EXERCISE DETAILS: Please print every record below exactly as written, leaving out the pictures.

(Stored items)
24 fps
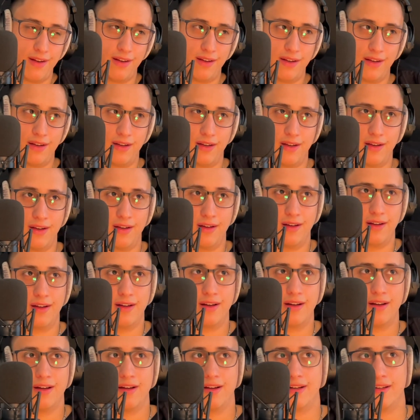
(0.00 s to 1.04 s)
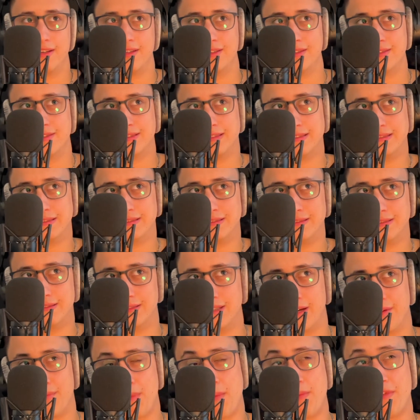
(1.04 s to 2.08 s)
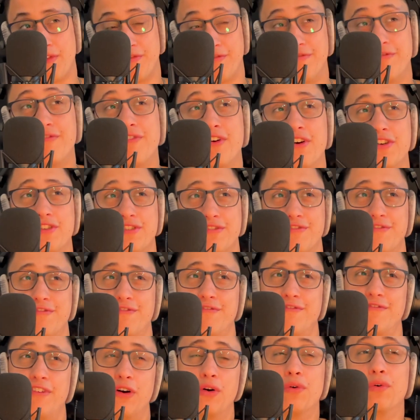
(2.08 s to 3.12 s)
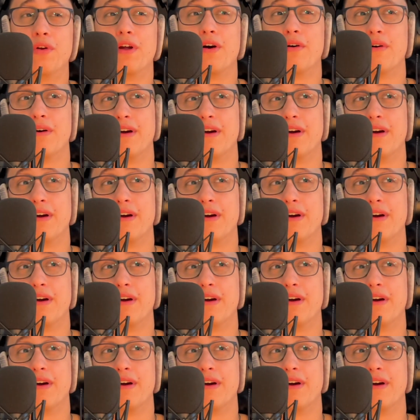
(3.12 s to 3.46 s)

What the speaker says: I remember the first photo I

SOLUTION BELOW:
24 fps
(0.00 s to 1.04 s)
(1.04 s to 2.08 s)
(2.08 s to 3.12 s)
(3.12 s to 3.46 s)

What the speaker says: I remember the first photo I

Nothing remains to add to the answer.